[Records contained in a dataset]
+ + + + +
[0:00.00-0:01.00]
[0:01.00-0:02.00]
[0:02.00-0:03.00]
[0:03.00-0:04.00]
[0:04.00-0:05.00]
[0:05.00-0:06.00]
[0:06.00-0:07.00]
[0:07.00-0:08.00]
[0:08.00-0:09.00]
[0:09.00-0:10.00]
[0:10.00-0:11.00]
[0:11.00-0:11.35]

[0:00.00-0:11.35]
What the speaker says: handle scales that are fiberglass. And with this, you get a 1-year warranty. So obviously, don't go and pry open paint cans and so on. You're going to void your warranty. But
+ + + + +
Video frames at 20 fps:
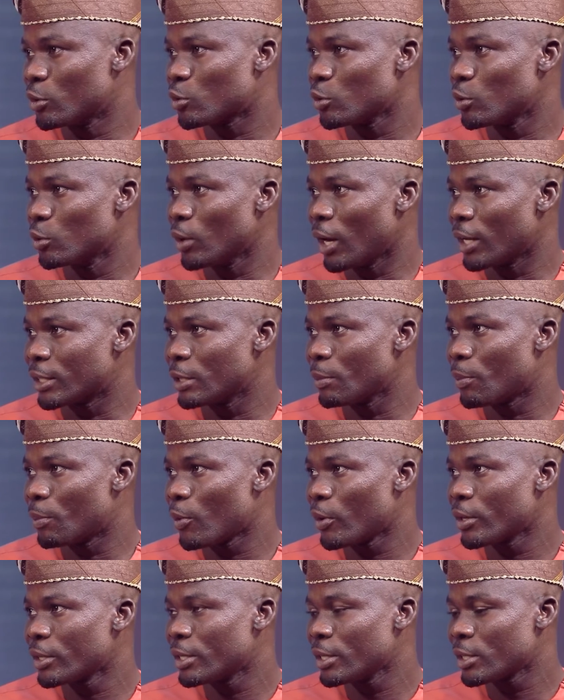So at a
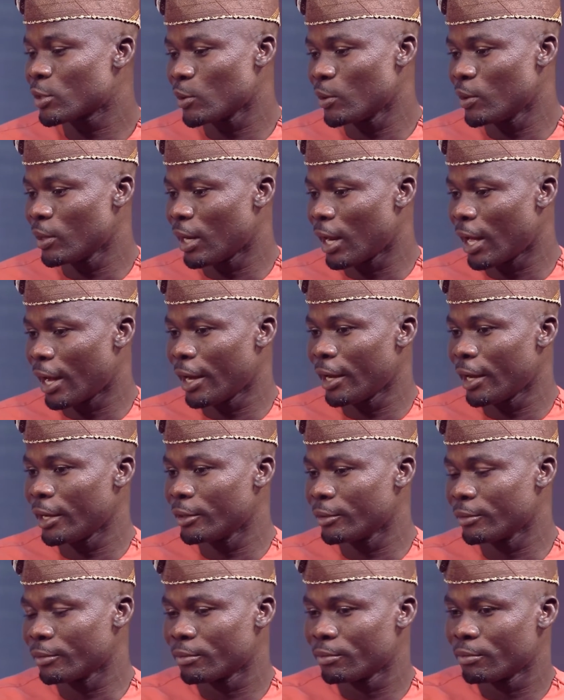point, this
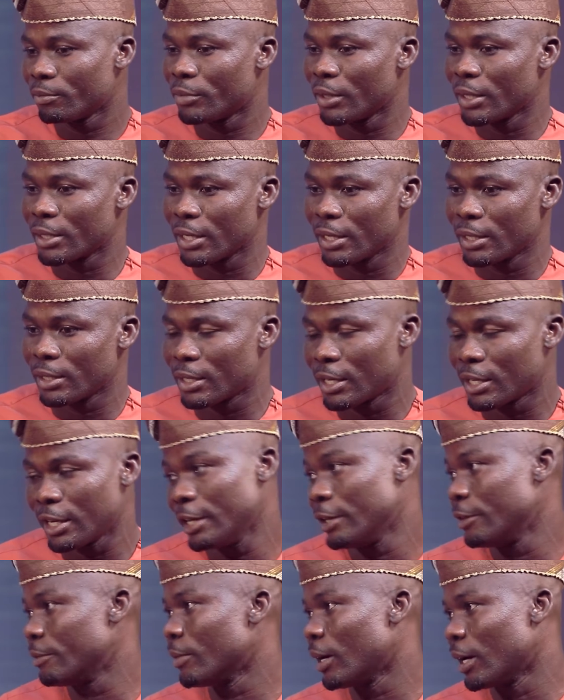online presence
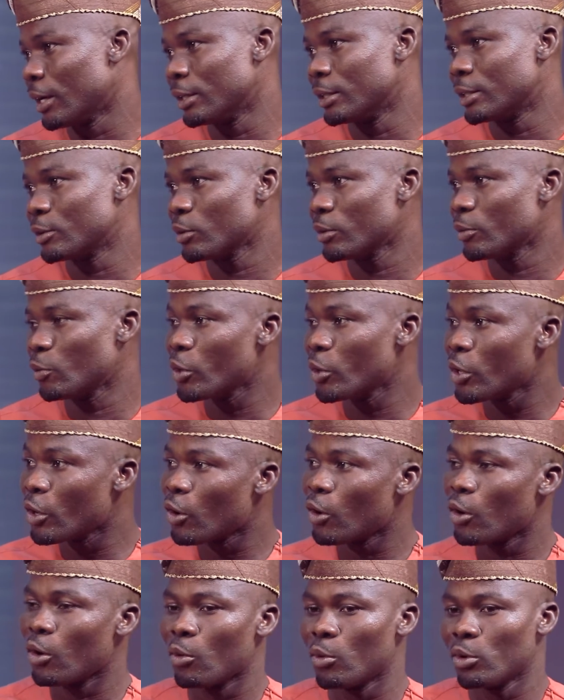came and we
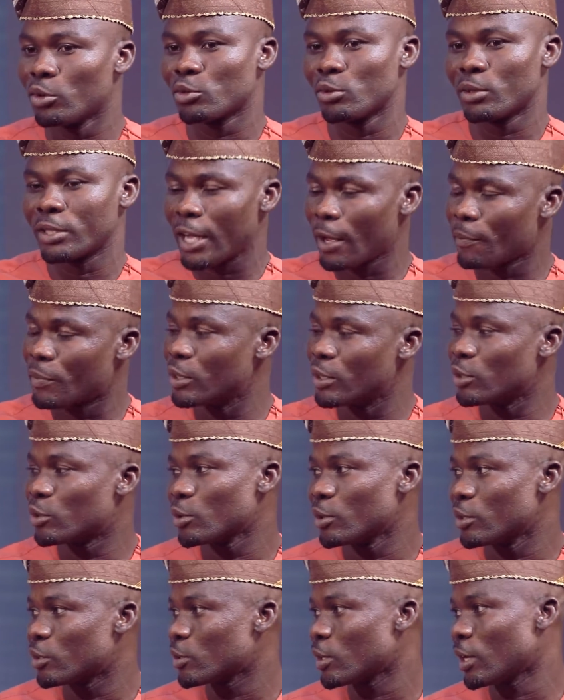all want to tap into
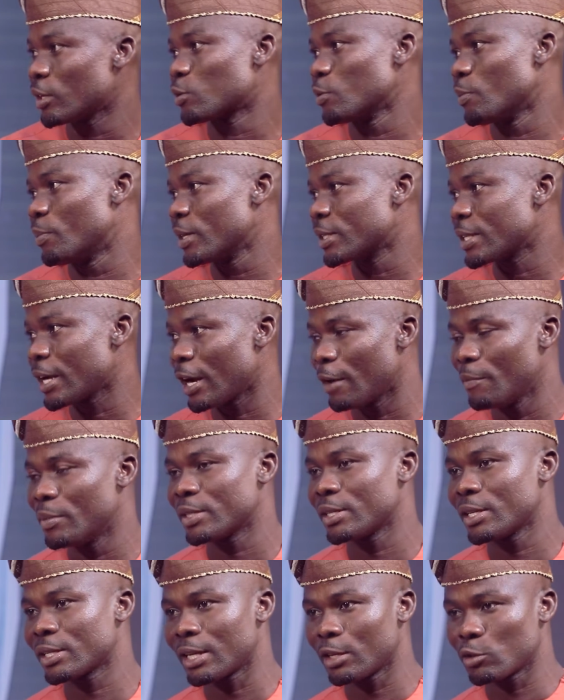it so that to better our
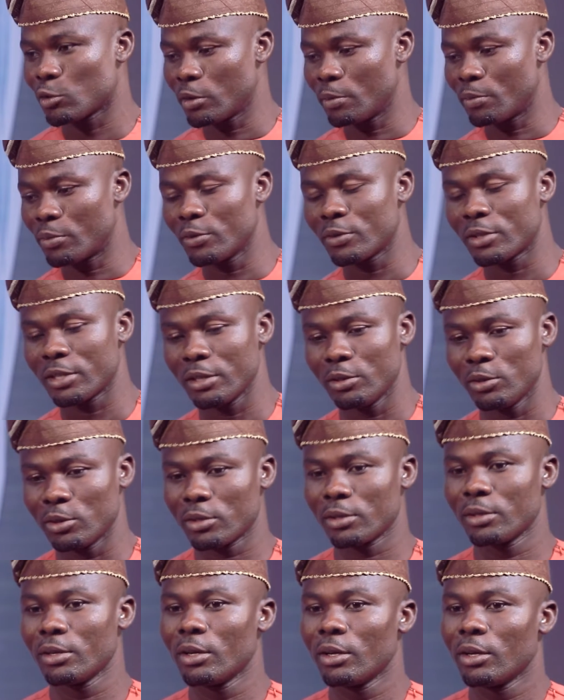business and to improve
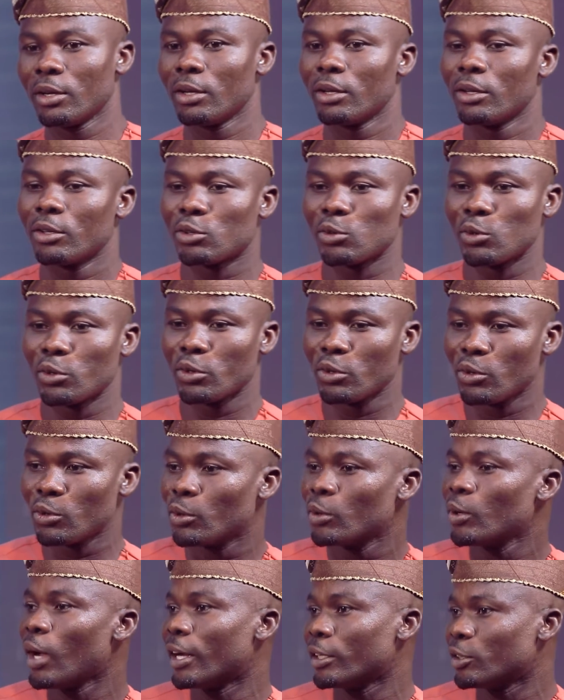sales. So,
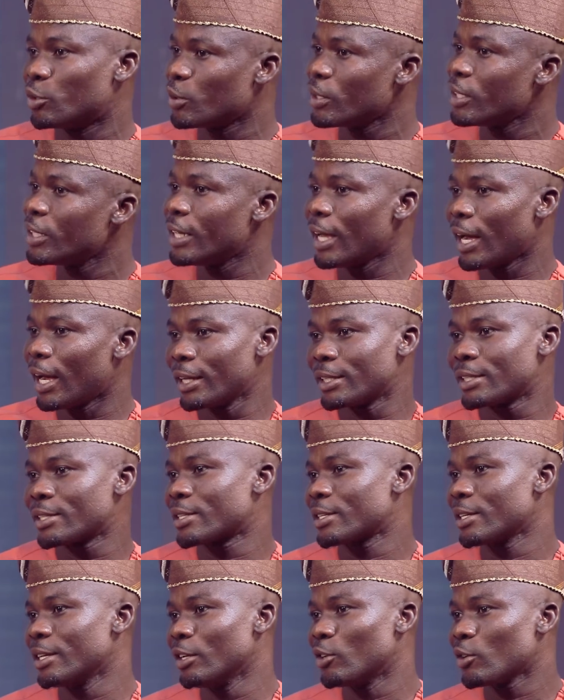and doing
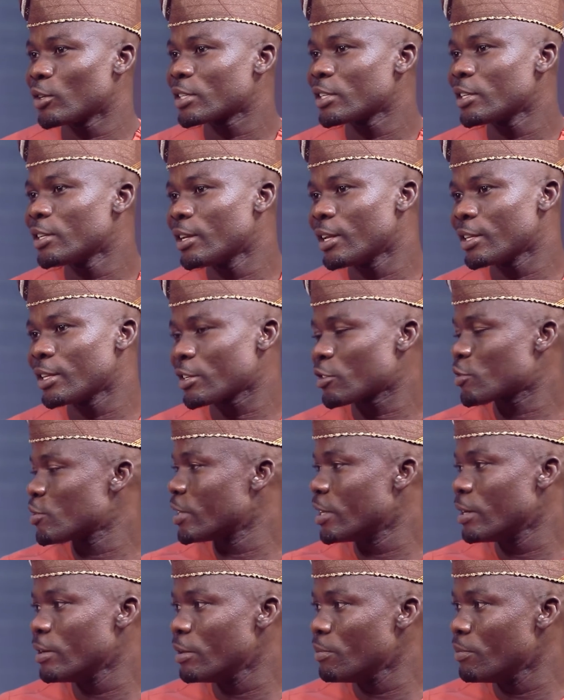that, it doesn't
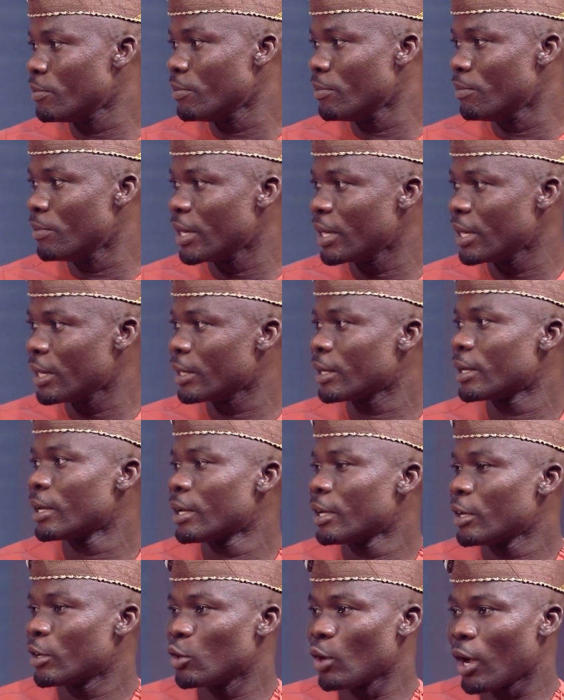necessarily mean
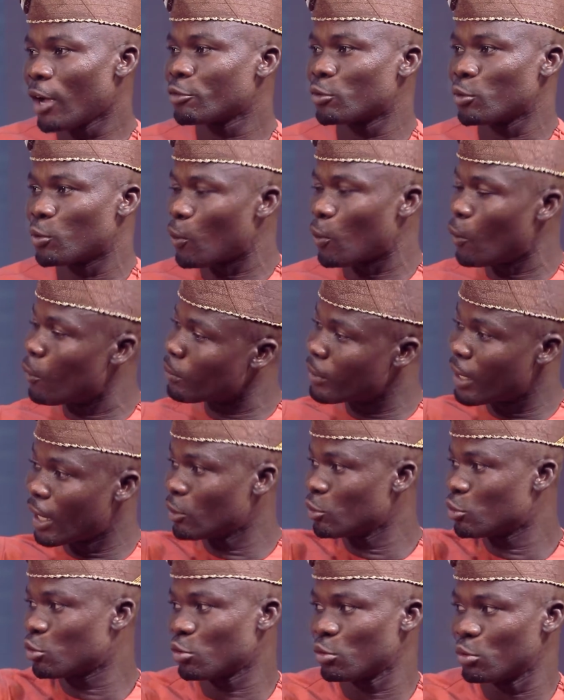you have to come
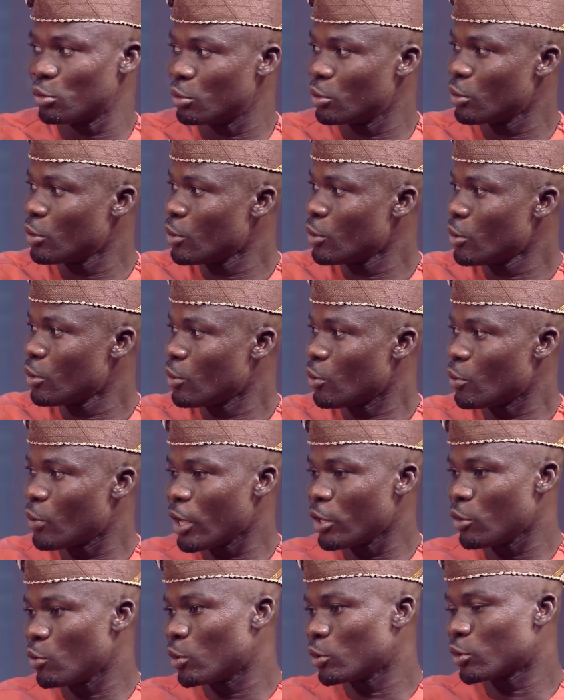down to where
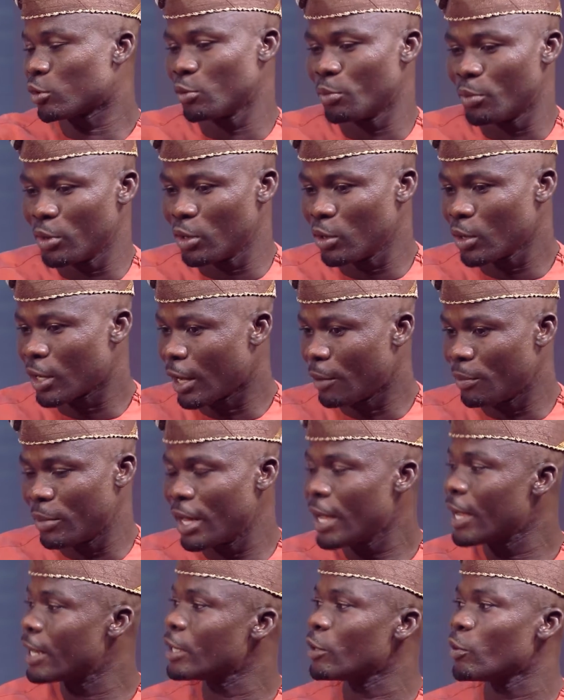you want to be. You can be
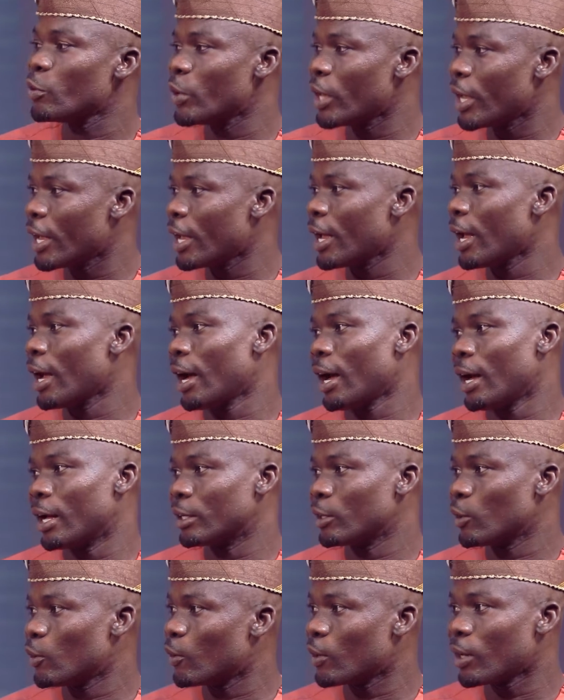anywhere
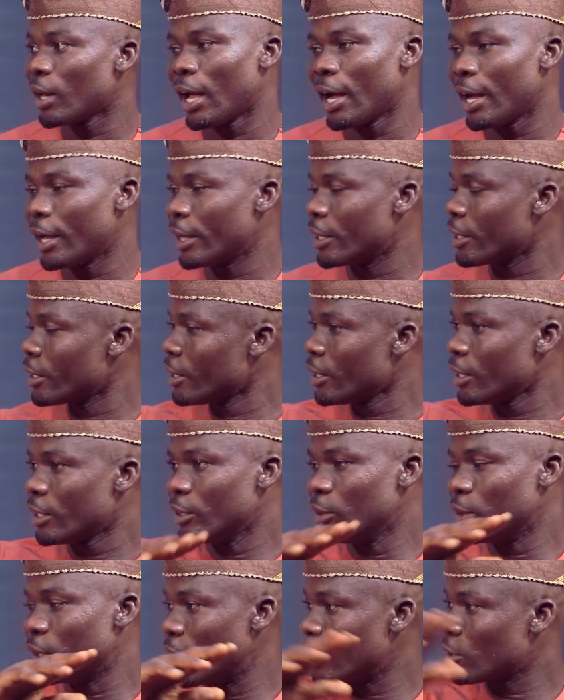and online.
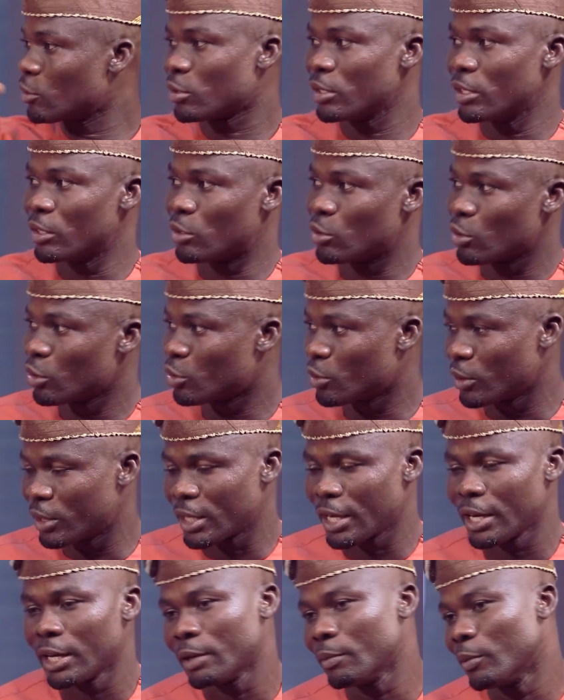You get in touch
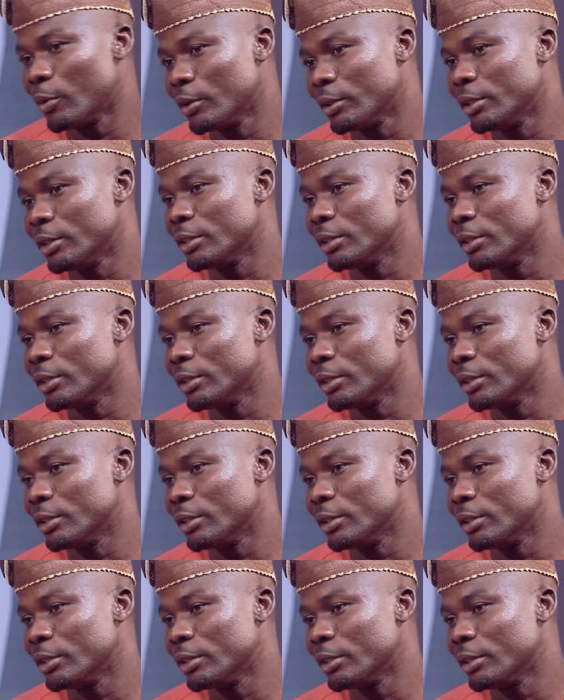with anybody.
+ + + + +
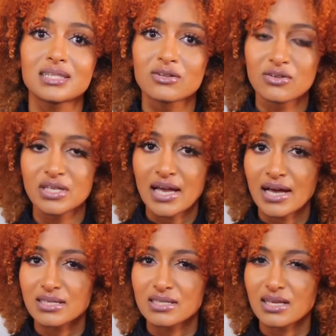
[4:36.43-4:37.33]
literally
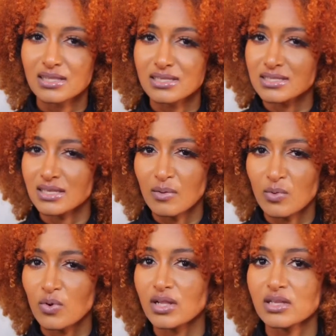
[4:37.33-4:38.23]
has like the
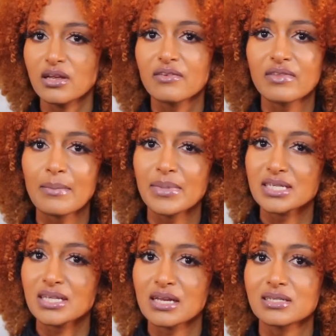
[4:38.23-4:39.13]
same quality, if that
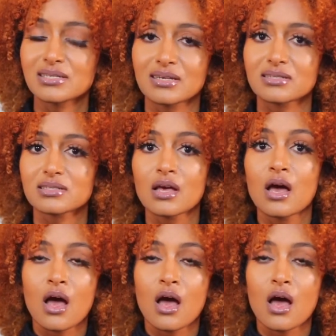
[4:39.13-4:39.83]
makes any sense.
+ + + + +
» TASK REQUIREMENTS: With the line holding "[0:00.00-0:01.00]" as the first and the line holding "What the speaker" as the last, set down that range of the entries above exactly, and nothing else.

» RESULT OF THE TASK:
[0:00.00-0:01.00]
[0:01.00-0:02.00]
[0:02.00-0:03.00]
[0:03.00-0:04.00]
[0:04.00-0:05.00]
[0:05.00-0:06.00]
[0:06.00-0:07.00]
[0:07.00-0:08.00]
[0:08.00-0:09.00]
[0:09.00-0:10.00]
[0:10.00-0:11.00]
[0:11.00-0:11.35]

[0:00.00-0:11.35]
What the speaker says: handle scales that are fiberglass. And with this, you get a 1-year warranty. So obviously, don't go and pry open paint cans and so on. You're going to void your warranty. But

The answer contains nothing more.